How are customer service and support?
It's open source. It was my first project, and I had a few doubts, but everything I needed was available on the internet, so I never had to contact their support. I might have been able to post my questions on their GitHub, but I didn't need that. Airflow has a very large community, so any questions you ask get answered there.
How was the initial setup?
Its setup wasn't done by us. It was done by the Astronomer team on Azure Community Services. So, it was deployed and set up on Azure Community Service. Everything was taken care of by the Astronomer team.
What about the implementation team?
Apache Airflow has two large and popular distributors. There might be others, but the two popular ones are Bitnami and Astronomer. For us, everything was set up by Astronomer.
What's my experience with pricing, setup cost, and licensing?
It's open source. You can install it locally on your own system. If you are deploying it in the production system, you normally deploy it on some cloud, such as EC2 service, which would have some cost. If you are setting up a Docker container or something for Apache Airflow yourself, which is quite easy, you can do pretty much everything online. I have set it up on my local system, and It doesn't take a long time. You can do customization for your project such as selecting different repository databases or selecting different cellular or web services, which is good.
If you are going with a service provider such as Astronomer or Bitnami, they will charge you because they are a distributor of Airflow. They have some of their own features and their own support. They will charge you if you are going with them.
What other advice do I have?
If you are on a Mac or Linux system, it's very easy to install. You can just go to the Apache website to install it, and you can start working, but Apache Airflow doesn't support Windows Exe installation, so if you have some knowledge of Docker containers for WSL, it'll be useful.

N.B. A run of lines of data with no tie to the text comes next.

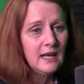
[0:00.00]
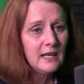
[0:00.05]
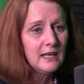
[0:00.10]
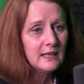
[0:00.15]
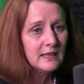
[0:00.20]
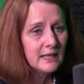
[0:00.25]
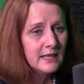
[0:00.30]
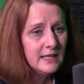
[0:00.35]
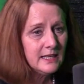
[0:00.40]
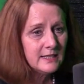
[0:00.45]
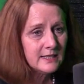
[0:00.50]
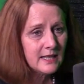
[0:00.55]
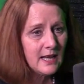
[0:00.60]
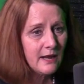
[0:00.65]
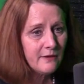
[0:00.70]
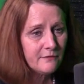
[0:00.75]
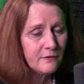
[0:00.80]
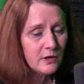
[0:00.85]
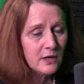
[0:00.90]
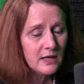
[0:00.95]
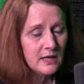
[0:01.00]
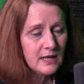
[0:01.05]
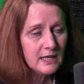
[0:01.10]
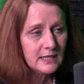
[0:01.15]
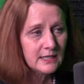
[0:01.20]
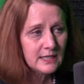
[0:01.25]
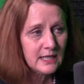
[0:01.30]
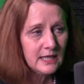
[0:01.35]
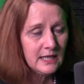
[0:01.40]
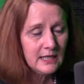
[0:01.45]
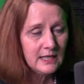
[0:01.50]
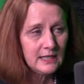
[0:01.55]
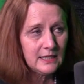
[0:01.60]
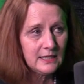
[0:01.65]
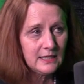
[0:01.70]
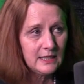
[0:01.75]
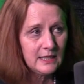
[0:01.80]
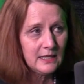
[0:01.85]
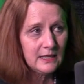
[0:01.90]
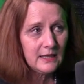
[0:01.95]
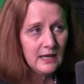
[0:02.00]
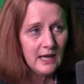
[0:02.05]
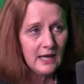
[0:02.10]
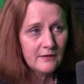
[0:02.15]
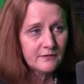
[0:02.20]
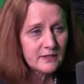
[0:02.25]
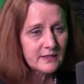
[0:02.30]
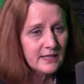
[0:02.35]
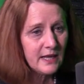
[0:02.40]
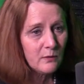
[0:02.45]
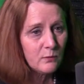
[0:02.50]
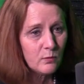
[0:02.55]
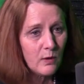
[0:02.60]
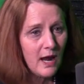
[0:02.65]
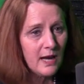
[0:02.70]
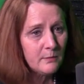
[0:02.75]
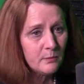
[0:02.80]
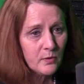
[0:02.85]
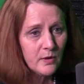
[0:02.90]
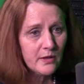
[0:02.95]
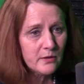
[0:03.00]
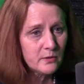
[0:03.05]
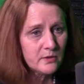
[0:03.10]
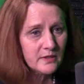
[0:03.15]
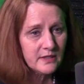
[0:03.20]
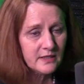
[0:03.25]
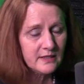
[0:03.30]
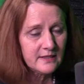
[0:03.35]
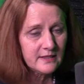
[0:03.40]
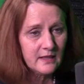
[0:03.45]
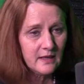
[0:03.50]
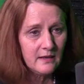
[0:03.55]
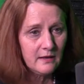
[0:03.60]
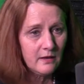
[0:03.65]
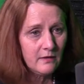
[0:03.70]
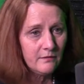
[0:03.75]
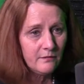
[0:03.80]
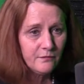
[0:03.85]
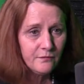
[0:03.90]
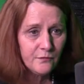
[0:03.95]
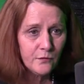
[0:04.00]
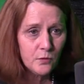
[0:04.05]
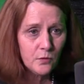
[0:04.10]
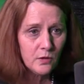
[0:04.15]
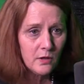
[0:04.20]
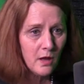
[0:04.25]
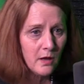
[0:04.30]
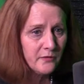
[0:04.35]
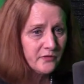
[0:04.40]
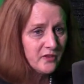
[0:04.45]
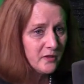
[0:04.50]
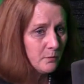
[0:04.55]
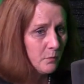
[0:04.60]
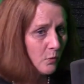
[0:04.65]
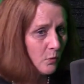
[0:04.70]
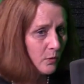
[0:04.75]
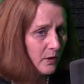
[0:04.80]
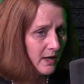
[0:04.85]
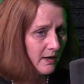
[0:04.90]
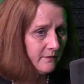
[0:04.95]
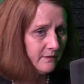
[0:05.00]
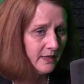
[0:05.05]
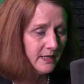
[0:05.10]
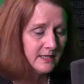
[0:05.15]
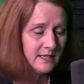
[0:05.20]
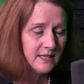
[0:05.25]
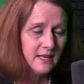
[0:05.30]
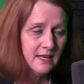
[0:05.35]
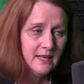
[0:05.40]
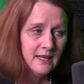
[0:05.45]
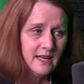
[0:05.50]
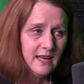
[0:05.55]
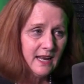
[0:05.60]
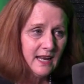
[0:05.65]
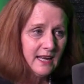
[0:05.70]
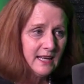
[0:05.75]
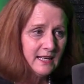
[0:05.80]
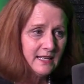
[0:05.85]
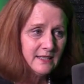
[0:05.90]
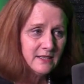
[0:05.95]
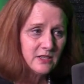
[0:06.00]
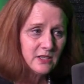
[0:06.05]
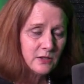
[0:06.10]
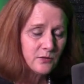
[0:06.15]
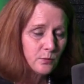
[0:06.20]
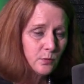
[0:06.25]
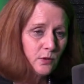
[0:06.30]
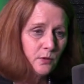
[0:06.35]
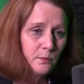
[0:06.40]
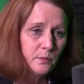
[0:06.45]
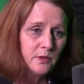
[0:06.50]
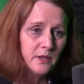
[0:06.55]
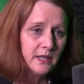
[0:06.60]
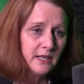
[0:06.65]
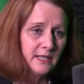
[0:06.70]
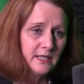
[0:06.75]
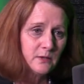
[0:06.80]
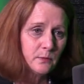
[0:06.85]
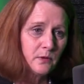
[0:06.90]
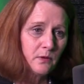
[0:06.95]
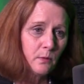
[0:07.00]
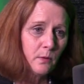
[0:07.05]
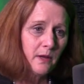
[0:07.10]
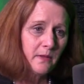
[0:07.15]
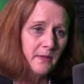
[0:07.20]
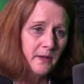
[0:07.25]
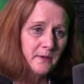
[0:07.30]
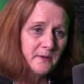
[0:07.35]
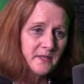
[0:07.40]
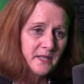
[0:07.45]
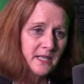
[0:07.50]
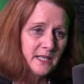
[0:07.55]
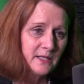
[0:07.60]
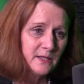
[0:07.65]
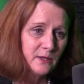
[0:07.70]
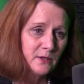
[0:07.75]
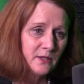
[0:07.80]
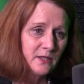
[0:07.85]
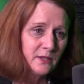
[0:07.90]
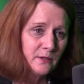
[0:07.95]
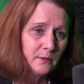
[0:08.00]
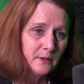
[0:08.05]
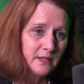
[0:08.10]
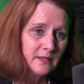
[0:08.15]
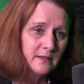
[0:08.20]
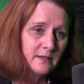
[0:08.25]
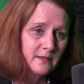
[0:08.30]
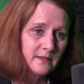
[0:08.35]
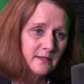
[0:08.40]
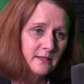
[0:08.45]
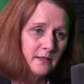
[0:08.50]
leads that for us, and I have to say Wright Brothers is a full-on support of it, and just real pleased with what those kids are doing. So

Other than that, Astronomer has an instructor called Marc Lamberti who is very popular in the Airflow community. He has YouTube videos. In five minutes, he can teach you how to set up Airflow or what DAGs are. He has five or six videos, and he gets into the details with his videos. So, if you have no idea about Apache Airflow and you don't want to go through all the documentation, you can start with those videos, but if you have a Mac or Linux system, you can directly install it on your system.

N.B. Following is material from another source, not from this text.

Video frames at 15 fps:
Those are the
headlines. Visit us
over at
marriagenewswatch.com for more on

I'd rate it a seven out of ten because it doesn't support Windows, and it doesn't support graphical designing, so we cannot create DAGs in the UI. We can administer and look at DAGs through the UI, but we cannot create DAGs through the UI. Other orchestration tools that are available in the market provide that feature.
Which deployment model are you using for this solution?
Public Cloud
If public cloud, private cloud, or hybrid cloud, which cloud provider do you use?
Microsoft Azure
Disclosure: I am a real user, and this review is based on my own experience and opinions.